2. "Karar"

13.6K 452 25
                                    

"Bunu bende biliyorum ama nasıl?"

"Evlenerek!"

"Bedriye annem ben kiminle evlenirim Allah aşkına açık konuş lütfen! Selim ağa ile evlenmek istemiyorum diye bir başka adamın koynuna mı gireyim sen bunu mu söylüyorsün?" genç kız biraz sinirlenmişti doğrusu. Ses tonu ve o masmavi bakışları bunu açıkça ifşa ediyordu.

Bedriye Hanım istifini bozmadan devam etti, "Kızım ben birini tanırım. Muzaffer ağaya can borcu vardır. Zamanında babana şeref sözü verdi. Ne olursa olsun yardım edeceğine yemin etti. Ona git derim ben."

"Yok artık Bedriye anne!" Hatice şaşırmıştı hem de çok. Sütannesinin kimden bahsettiğini bile bilmiyordu üstelik "Tanımam etmem ben o adamı! Şimdi gidip o adama benimle evlen mi diyeyim Allah aşkına?"

"Kızım adamın babana can borcu var derim! Şeref sözü verdi! Sana elbet yardım eder!" Bedriye Hanım emindi o adamın bu güzel kızına yardım edeceğine "Karadenizli köklü bir aileden geliyor kendisi. Bilirsin onları, kanları deli akar ama has adamlardır! Sözünün eridirler. Başı sıkışmış, dara düşmüş bir kadını asla kapılarından geri çevirmezler!"

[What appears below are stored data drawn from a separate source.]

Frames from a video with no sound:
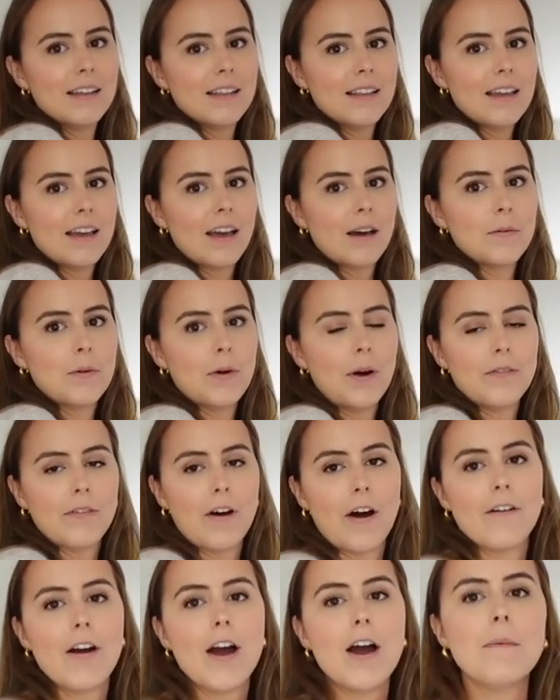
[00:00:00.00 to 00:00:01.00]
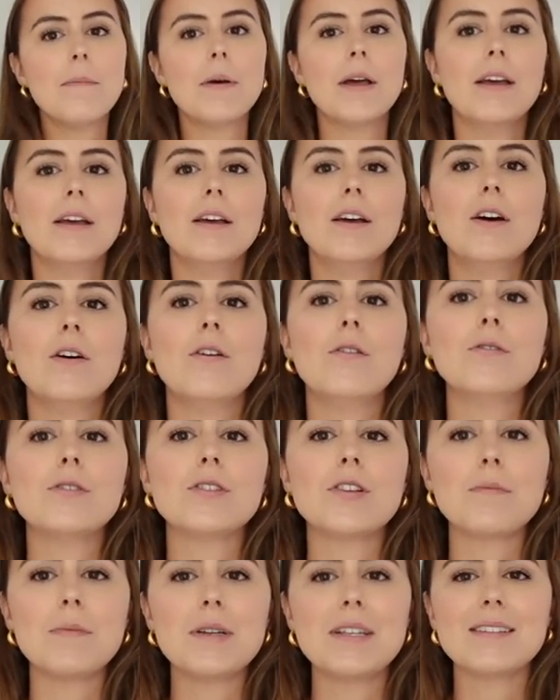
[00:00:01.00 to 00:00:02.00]
They come quite far up.
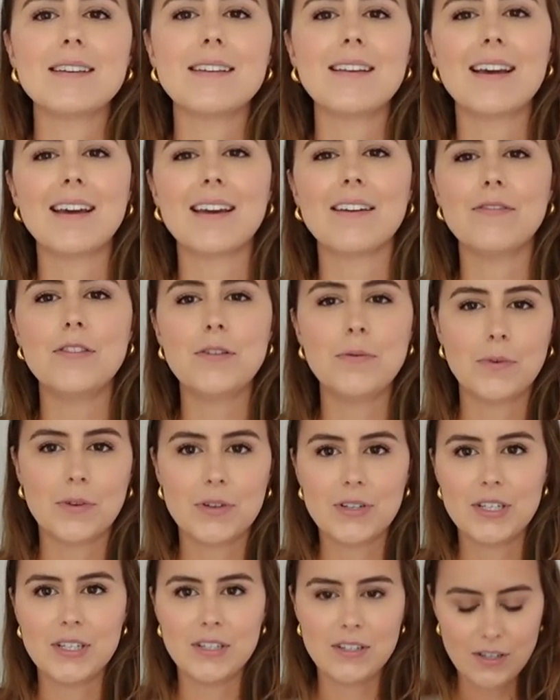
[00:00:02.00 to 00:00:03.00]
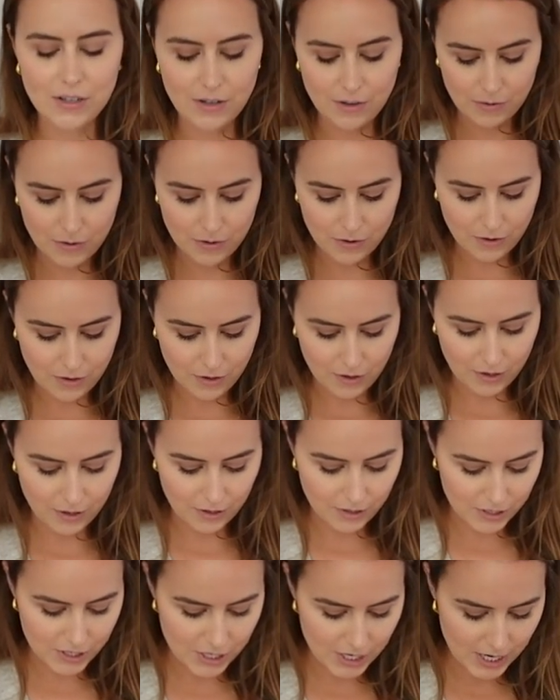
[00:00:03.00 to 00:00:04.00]
Also means that like if you wanted to you
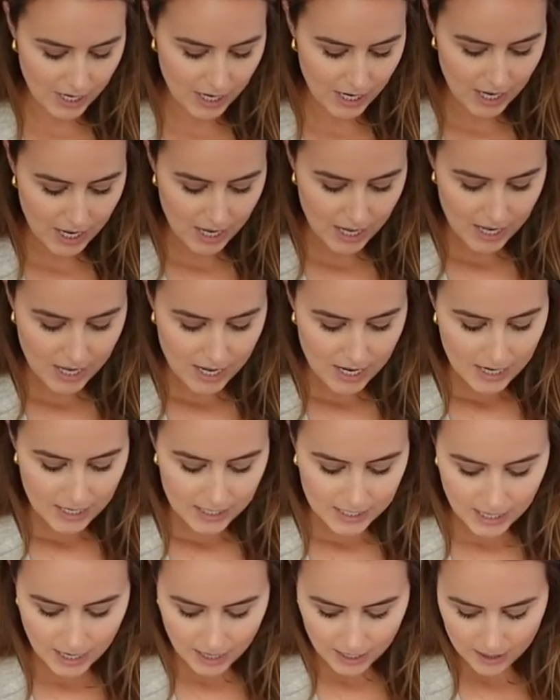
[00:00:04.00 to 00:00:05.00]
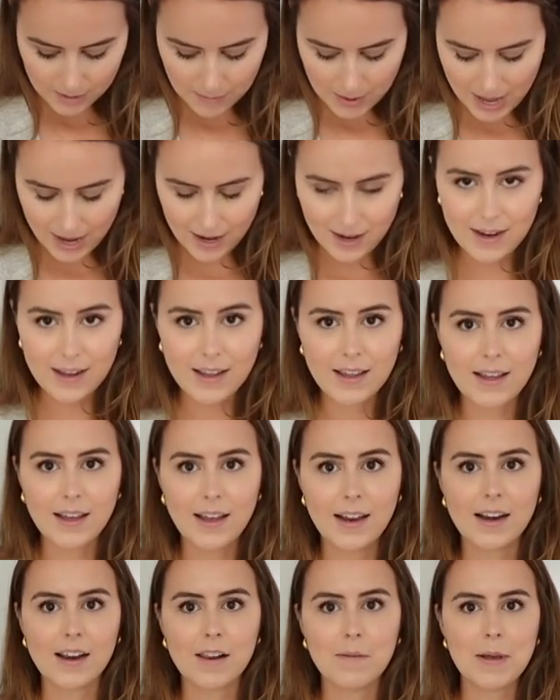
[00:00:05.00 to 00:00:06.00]
could tuck them in
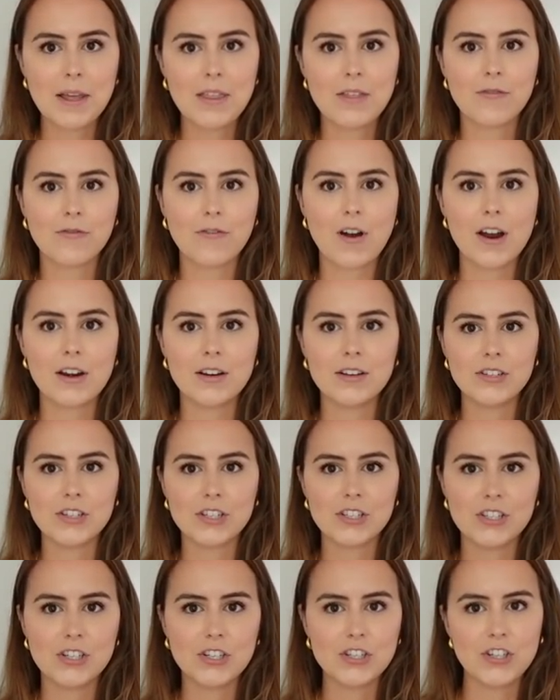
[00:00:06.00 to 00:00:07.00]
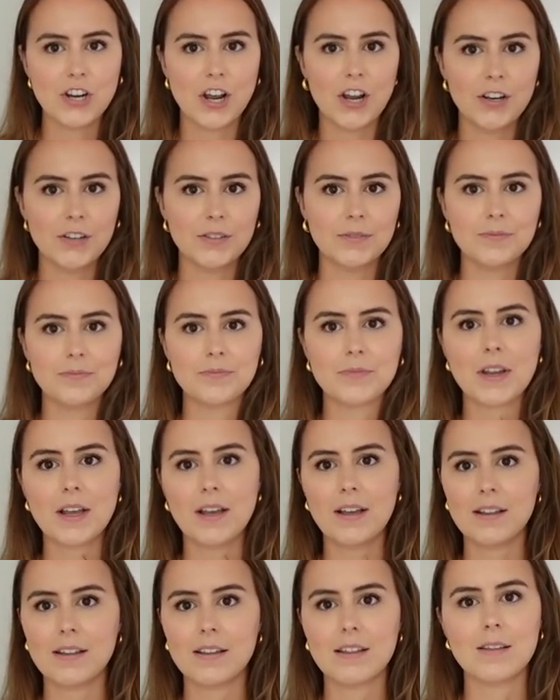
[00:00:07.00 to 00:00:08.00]
a little bit at the front just to show
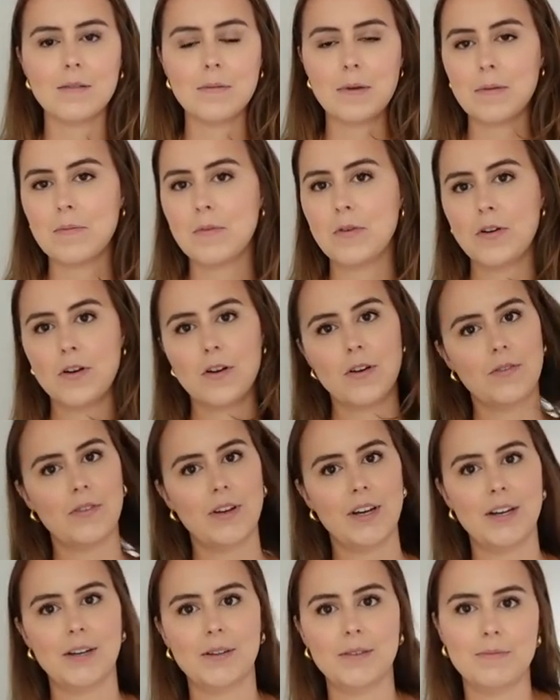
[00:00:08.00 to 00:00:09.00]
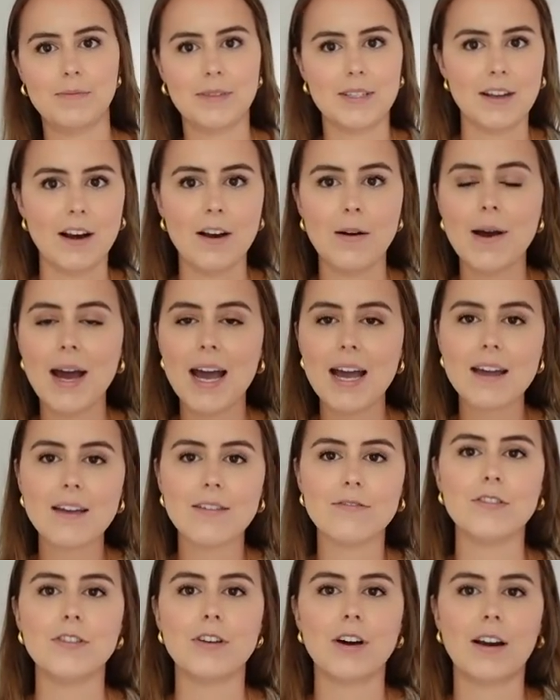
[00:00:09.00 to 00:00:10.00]
a little bit more of a silhouette
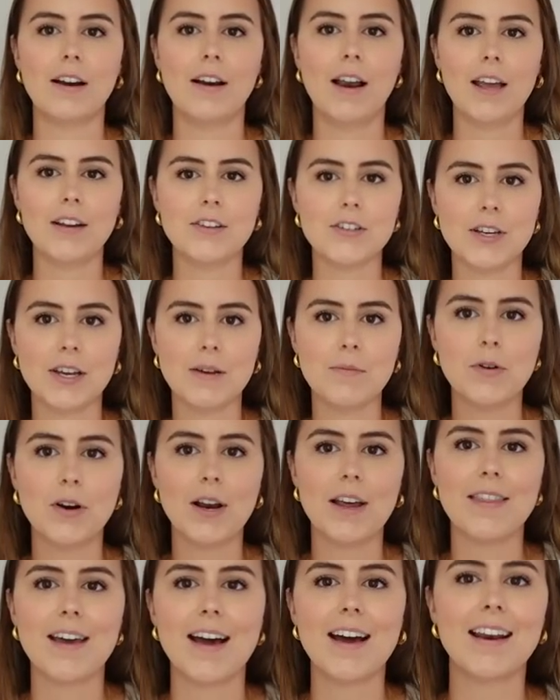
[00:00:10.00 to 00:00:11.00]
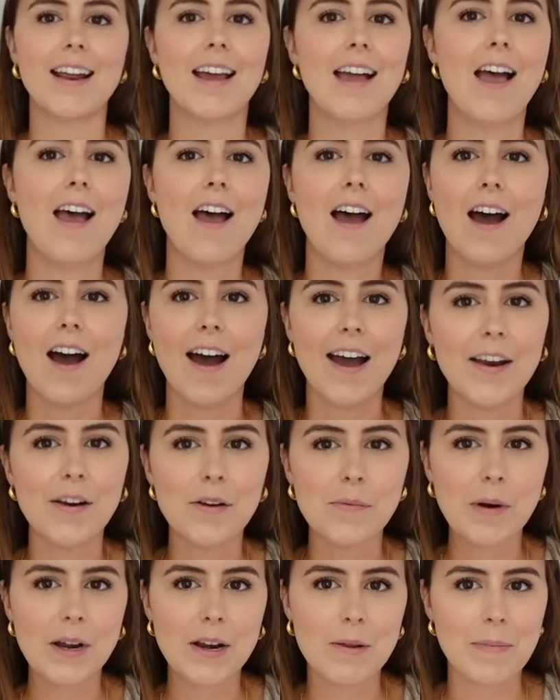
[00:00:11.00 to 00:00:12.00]
if you kind of like doing it more like that. I
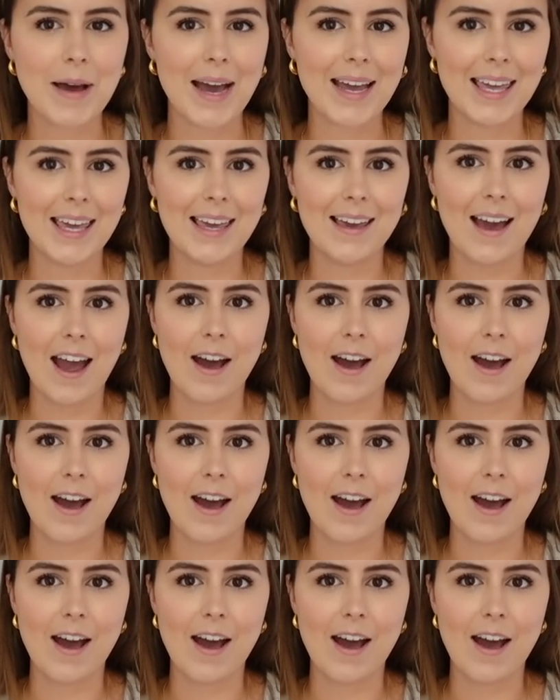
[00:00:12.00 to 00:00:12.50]
don't mind it baggy.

"Ama... Bu... Biraz kulağa tehlikelide geliyor..." Hatice ne diyeceğini ne düşüneceğini bilemiyordu. Tekrar konuşacaktı sütannesi tekrar konuştu.

"Hem ben sana adamın koynuna gir demedim ki güzel kızım! Adama gider derdimizi anlatırız. Selim ağadan kurtulabilmek için evlenirsiniz. Sonra da o zalim senden umudu kesince gizlice boşanır Hakan geldiğinde onunla evlenirsin!"

"Ne kadar da kolay söylüyorsun böyle..." Hatice hayıflanarak söylemişti. Dalgınca gökyüzüne yüzüne baktı. Tek bir bulut bile yoktu mavi gökyüzünde. "Hem adam kabul eder mi onu bile bilmiyoruz... Ya boşanmak istemezse! Sen söyledin köklü bir aileden diye. Selim ağaya kafa tutacak birisi ise muhtemelen varlıklı bir ailenin oğlu. Ya onunla evlenirsem boşanma olmayacak diye koşul koşarsa... Hem..." durdu birkaç saniye. Her ne kadar bunu söylemek istemese de hüzünle sütannesine bakarak devam etti. "Hem bir ihtimal, ya o adamda sonradan bana sahip olmak isterse..."

Bedriye Hanım iç çekti "Sana elbet o da sahip olmak ister" dedi. Yalan söyleyemezdi. Bu kızın dillere destan güzelliği her erkeğin gözünü kör ederdi "Ama o Karadenizli sözünün eridir. Şeref sözünü hiçe saymaz bence! Senin sevdanla yansa dahi seni sonunda bırakacaktır yavrum!"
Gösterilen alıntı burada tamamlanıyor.